- [WHAT YOU NEED TO DO]: Review the listing and copy each line that holds the word "Silent".

- [DATA TO EXAMINE]:
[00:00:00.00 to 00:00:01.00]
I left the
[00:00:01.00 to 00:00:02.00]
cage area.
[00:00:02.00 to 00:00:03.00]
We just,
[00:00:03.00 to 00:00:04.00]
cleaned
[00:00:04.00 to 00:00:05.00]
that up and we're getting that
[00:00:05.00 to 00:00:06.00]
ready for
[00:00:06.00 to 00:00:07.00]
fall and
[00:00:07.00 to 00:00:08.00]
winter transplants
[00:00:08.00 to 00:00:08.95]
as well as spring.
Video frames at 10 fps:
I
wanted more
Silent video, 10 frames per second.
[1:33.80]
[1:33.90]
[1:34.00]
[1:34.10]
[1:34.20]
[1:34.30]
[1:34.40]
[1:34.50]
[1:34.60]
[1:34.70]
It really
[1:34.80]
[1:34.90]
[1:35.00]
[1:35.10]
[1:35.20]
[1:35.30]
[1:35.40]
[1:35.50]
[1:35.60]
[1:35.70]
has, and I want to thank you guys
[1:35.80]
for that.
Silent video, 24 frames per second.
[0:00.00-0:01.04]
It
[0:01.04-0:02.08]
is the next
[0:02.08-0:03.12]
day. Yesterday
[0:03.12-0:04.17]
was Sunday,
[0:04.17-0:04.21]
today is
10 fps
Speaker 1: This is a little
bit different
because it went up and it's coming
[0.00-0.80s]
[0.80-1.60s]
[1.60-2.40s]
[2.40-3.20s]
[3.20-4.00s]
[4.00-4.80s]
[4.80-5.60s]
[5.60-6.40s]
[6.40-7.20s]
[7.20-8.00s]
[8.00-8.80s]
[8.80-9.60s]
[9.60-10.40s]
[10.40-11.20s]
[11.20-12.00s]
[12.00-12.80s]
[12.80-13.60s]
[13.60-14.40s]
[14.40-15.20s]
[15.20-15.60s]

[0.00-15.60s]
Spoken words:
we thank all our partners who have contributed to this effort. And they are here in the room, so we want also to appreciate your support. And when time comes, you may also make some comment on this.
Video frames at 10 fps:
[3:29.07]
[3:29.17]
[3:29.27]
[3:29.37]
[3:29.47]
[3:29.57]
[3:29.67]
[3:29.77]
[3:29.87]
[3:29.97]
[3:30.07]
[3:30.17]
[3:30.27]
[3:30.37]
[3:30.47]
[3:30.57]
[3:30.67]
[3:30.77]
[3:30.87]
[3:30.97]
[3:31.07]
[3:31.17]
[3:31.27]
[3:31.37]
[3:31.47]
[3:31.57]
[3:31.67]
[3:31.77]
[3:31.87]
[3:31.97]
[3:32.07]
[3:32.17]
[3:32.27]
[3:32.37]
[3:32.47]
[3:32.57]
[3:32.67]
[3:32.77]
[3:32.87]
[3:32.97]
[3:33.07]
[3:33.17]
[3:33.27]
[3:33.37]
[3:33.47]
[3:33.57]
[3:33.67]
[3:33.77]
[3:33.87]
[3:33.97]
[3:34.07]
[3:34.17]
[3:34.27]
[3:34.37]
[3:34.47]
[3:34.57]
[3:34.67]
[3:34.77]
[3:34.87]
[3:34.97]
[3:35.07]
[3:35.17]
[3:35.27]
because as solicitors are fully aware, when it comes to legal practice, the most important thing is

- [WRITTEN SOLUTION]:
Silent video, 10 frames per second.
Silent video, 24 frames per second.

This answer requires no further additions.